# [Aim of the task]
Write out every entry exactly; the pictures do not belong in the copy.

# [Extracted entries]
● ● ● ● ●
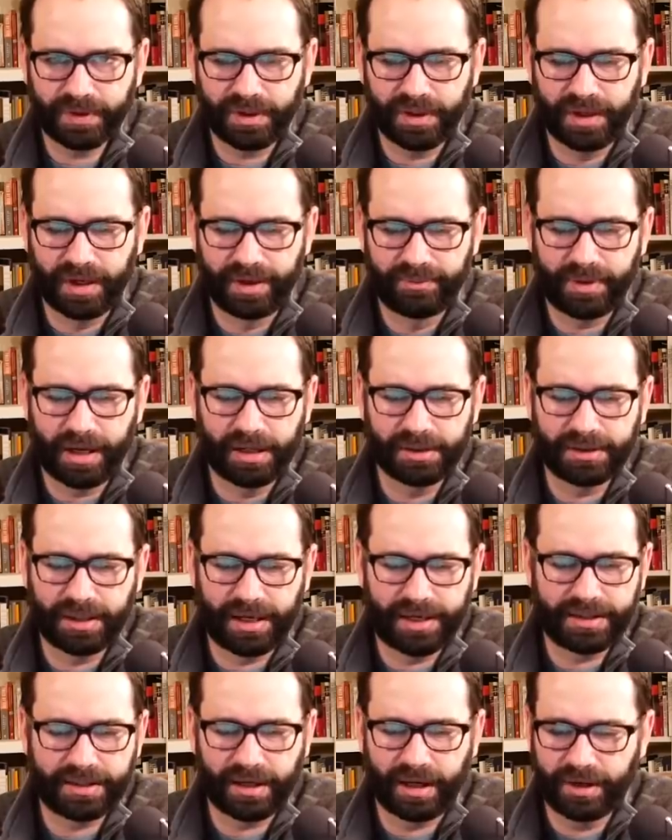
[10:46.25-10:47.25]
Um,
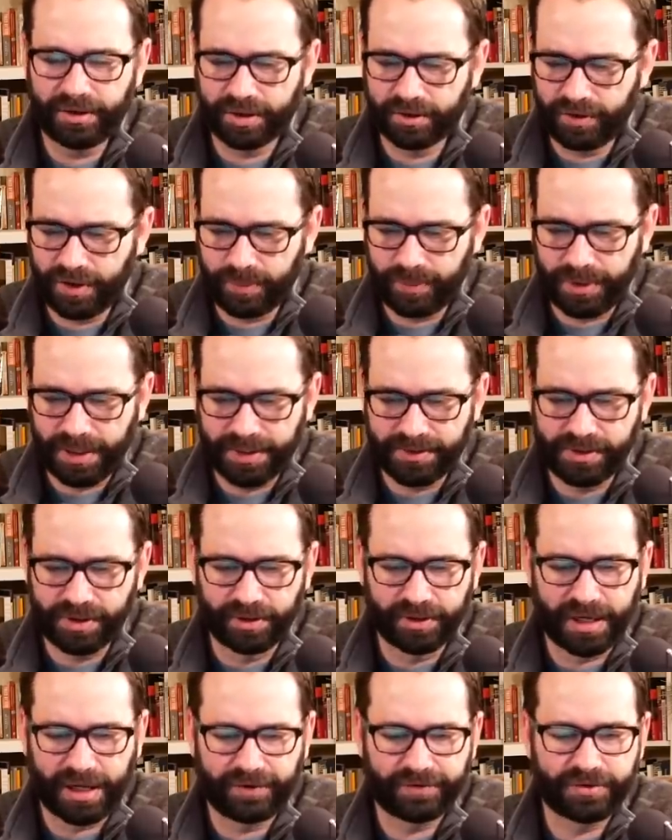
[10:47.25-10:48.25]
unlike other VPNs, you
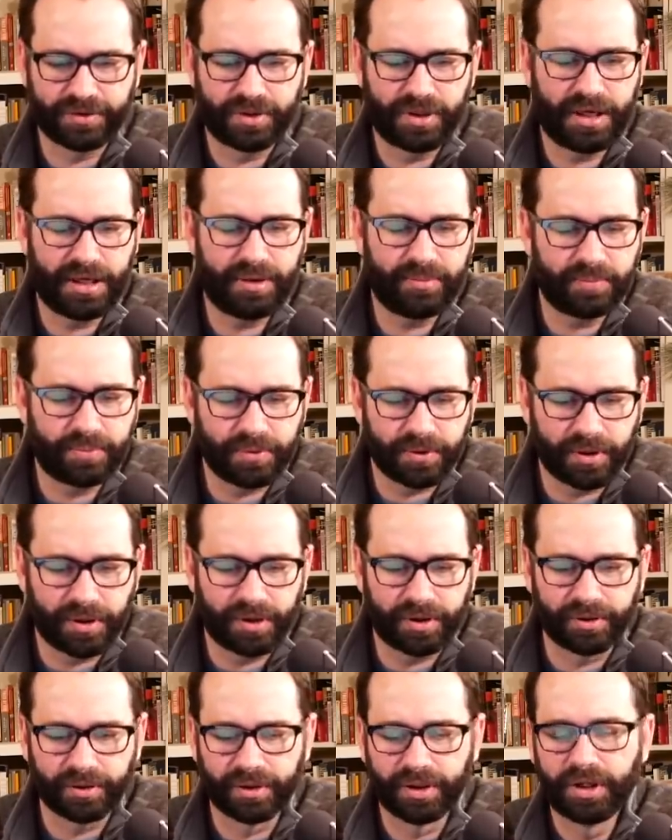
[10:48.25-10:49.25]
don't have to
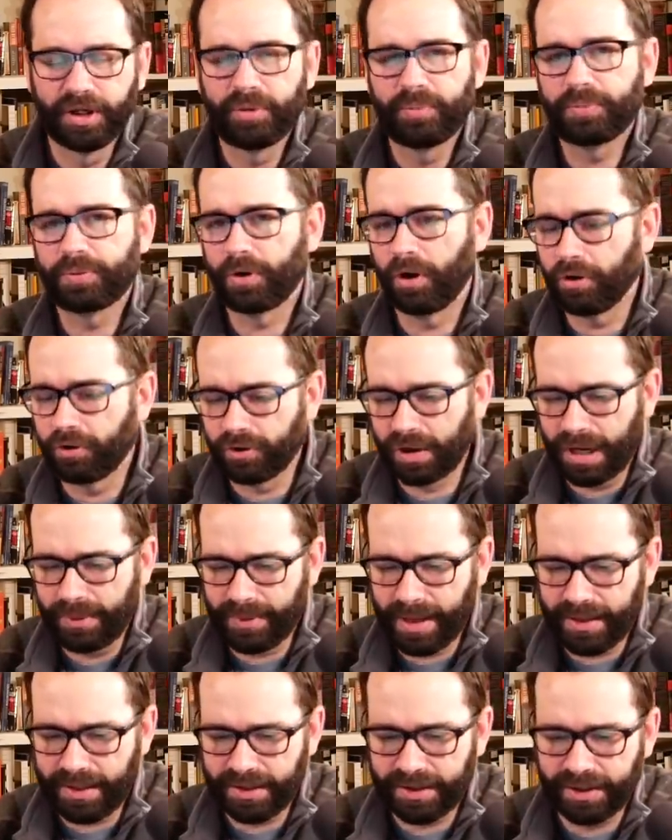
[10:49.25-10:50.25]
input or
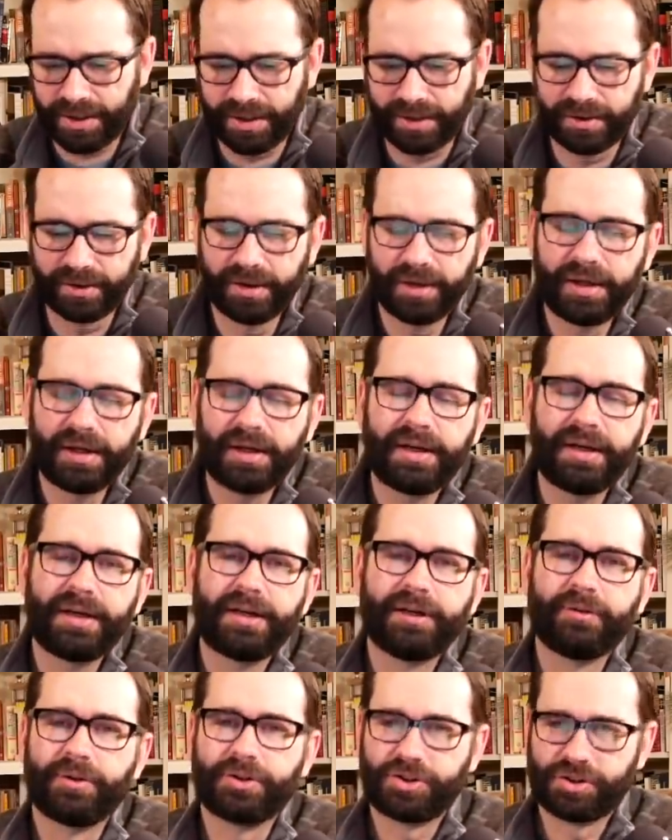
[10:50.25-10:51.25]
program anything,
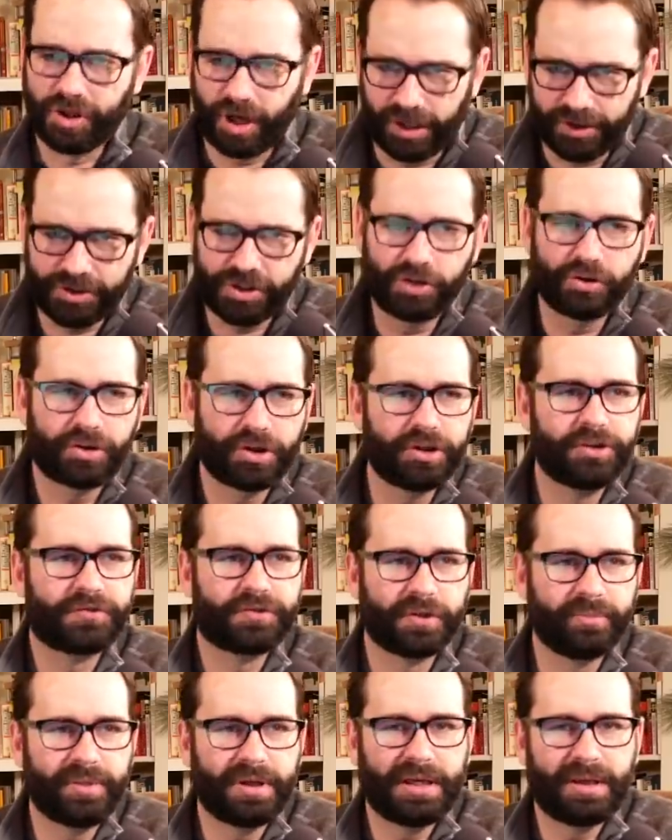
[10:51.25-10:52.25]
which is also good
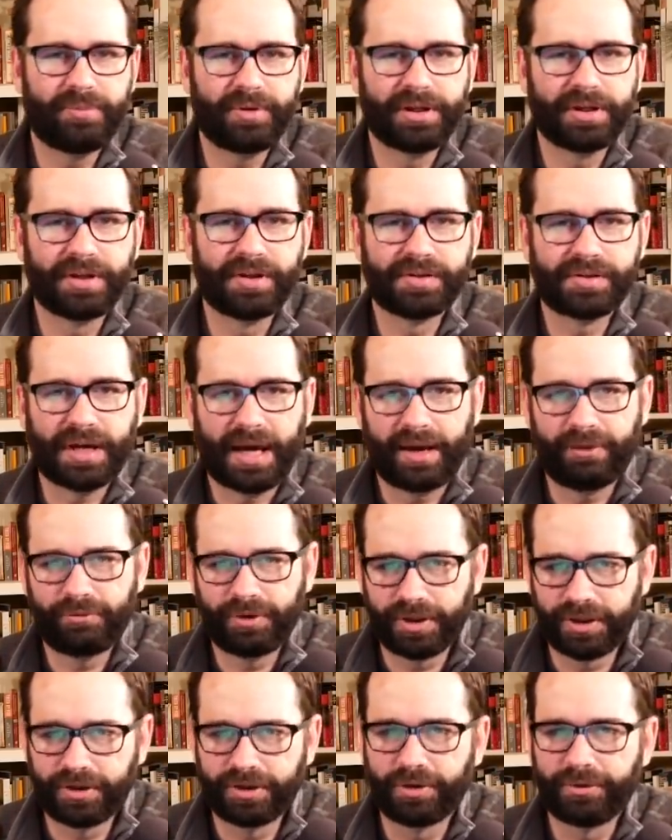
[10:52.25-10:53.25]
for me because I
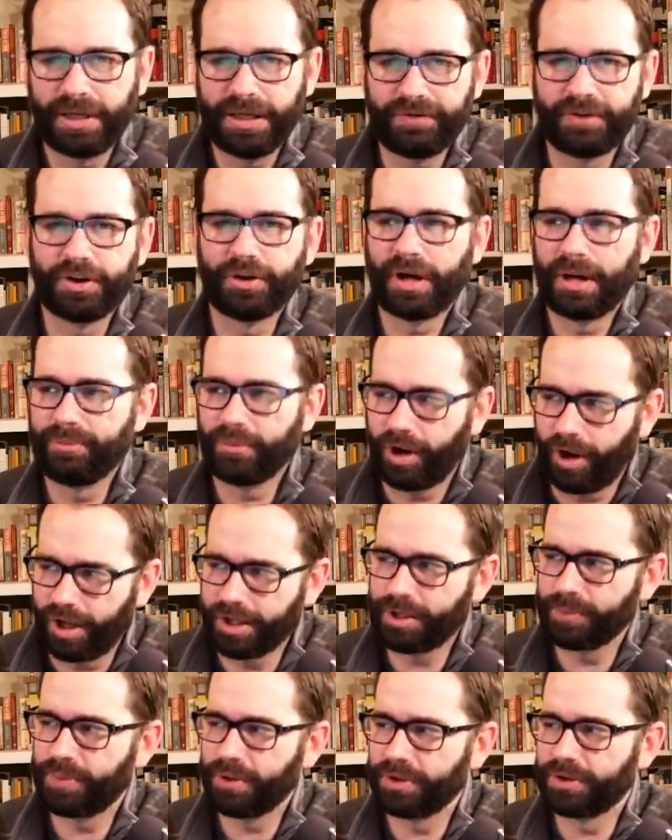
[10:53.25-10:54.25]
really don't know. Even though I'm
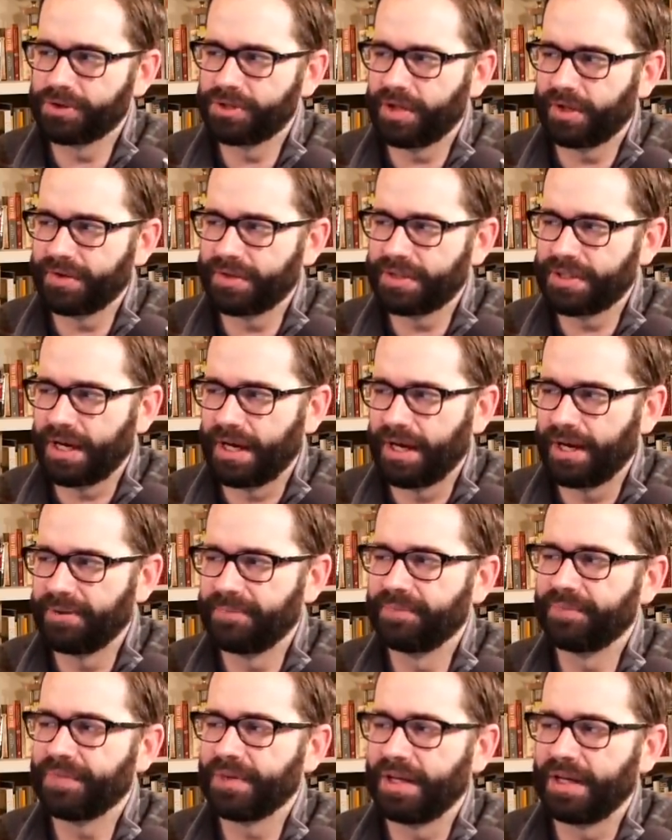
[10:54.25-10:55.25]
on computers all the
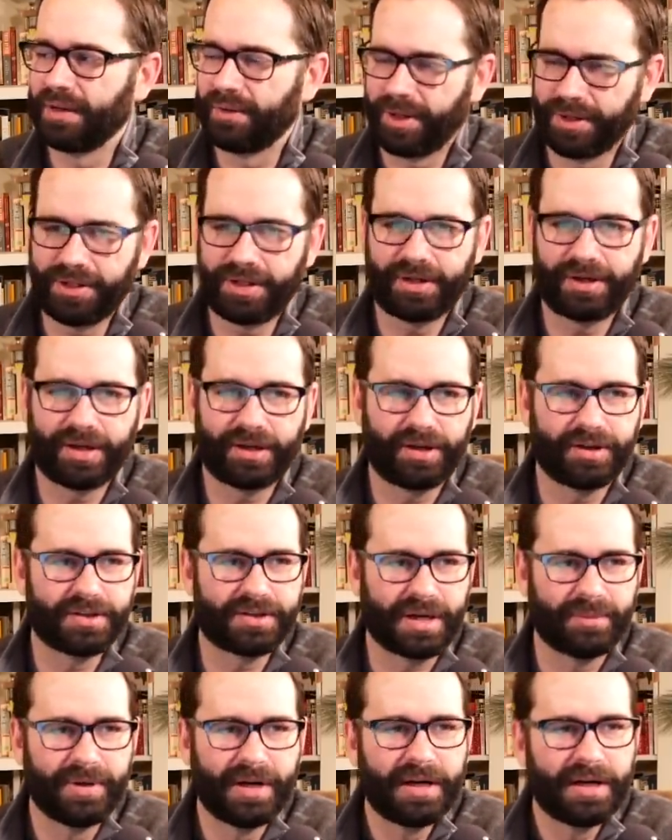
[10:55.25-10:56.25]
time and I'm on the internet all
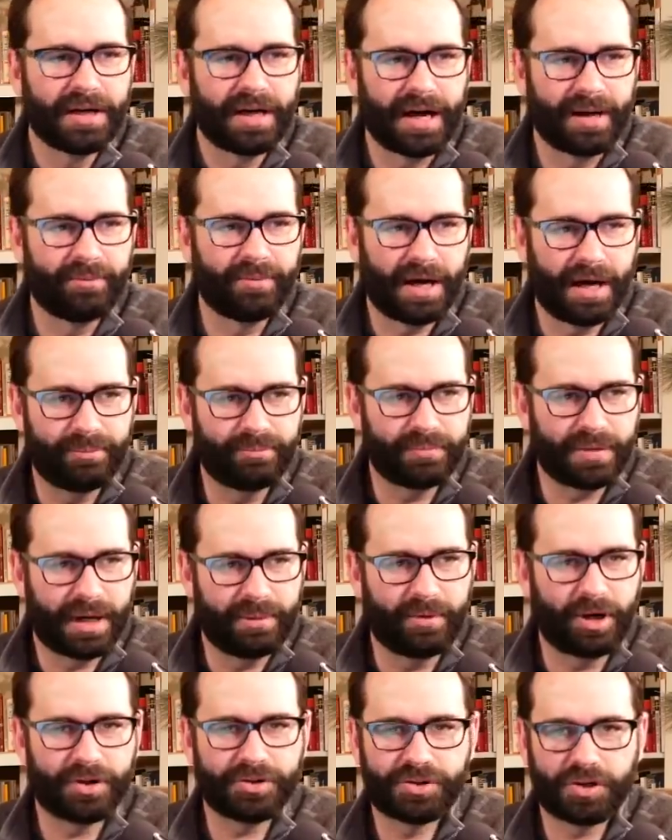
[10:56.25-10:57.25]
the time, I'm, I'm,
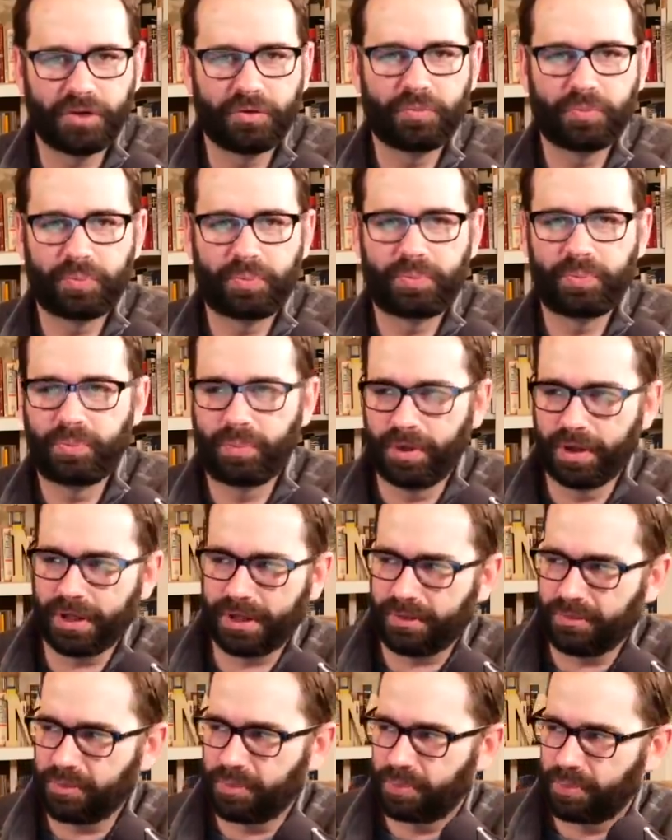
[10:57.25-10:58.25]
I'm also
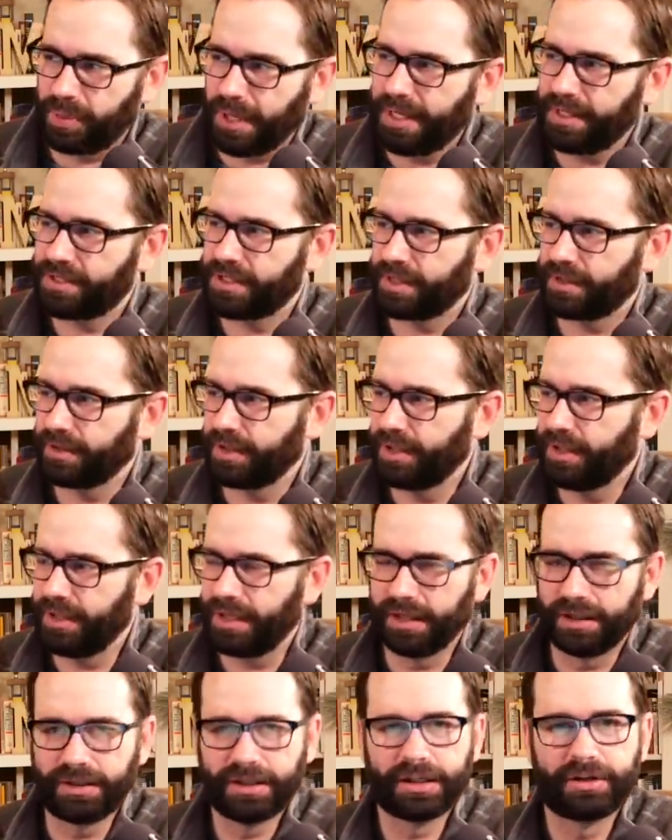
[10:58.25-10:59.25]
uh, basically
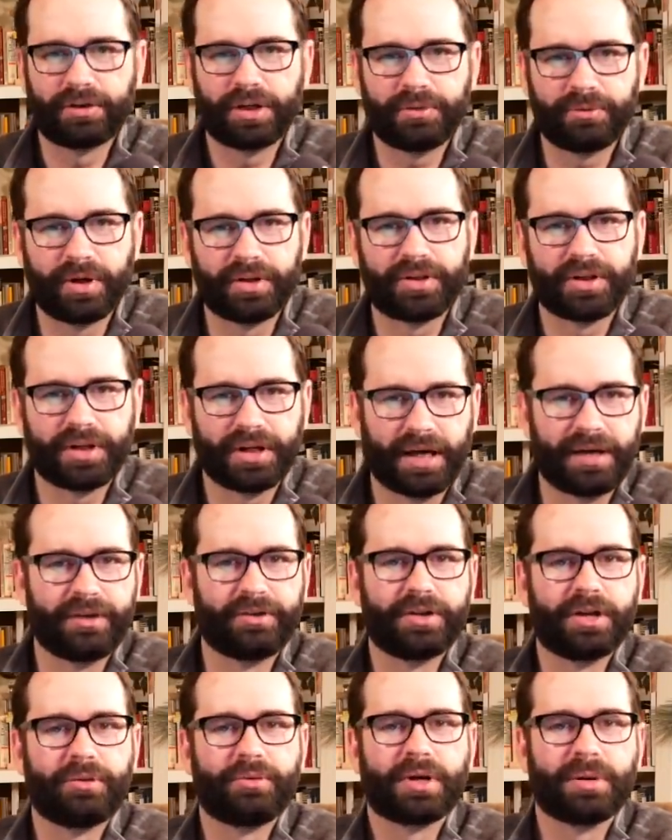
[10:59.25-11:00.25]
illiterate with it. I
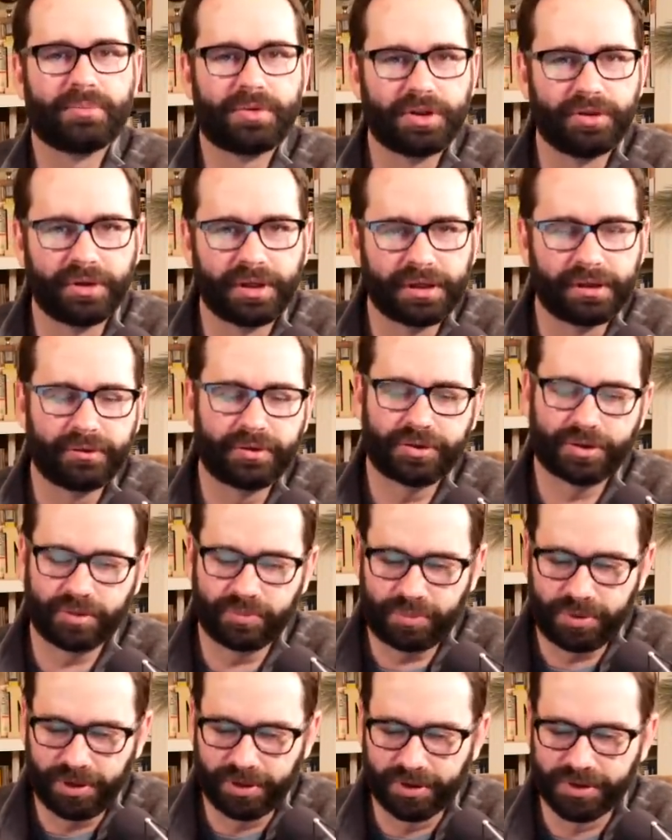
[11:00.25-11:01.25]
don't know what I'm doing with
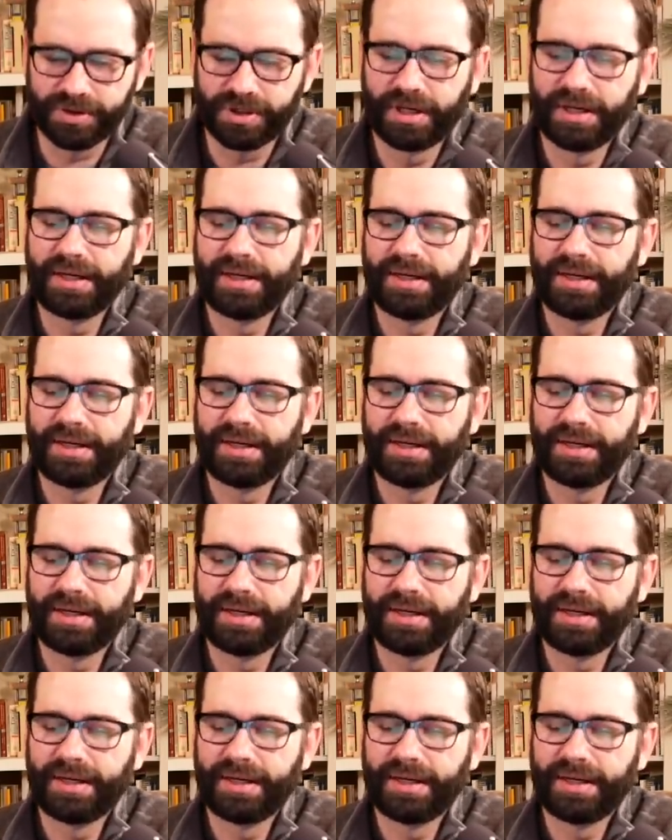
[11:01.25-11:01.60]
computers.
● ● ● ● ●
# [Written reply]
[10:46.25-10:47.25]
Um,
[10:47.25-10:48.25]
unlike other VPNs, you
[10:48.25-10:49.25]
don't have to
[10:49.25-10:50.25]
input or
[10:50.25-10:51.25]
program anything,
[10:51.25-10:52.25]
which is also good
[10:52.25-10:53.25]
for me because I
[10:53.25-10:54.25]
really don't know. Even though I'm
[10:54.25-10:55.25]
on computers all the
[10:55.25-10:56.25]
time and I'm on the internet all
[10:56.25-10:57.25]
the time, I'm, I'm,
[10:57.25-10:58.25]
I'm also
[10:58.25-10:59.25]
uh, basically
[10:59.25-11:00.25]
illiterate with it. I
[11:00.25-11:01.25]
don't know what I'm doing with
[11:01.25-11:01.60]
computers.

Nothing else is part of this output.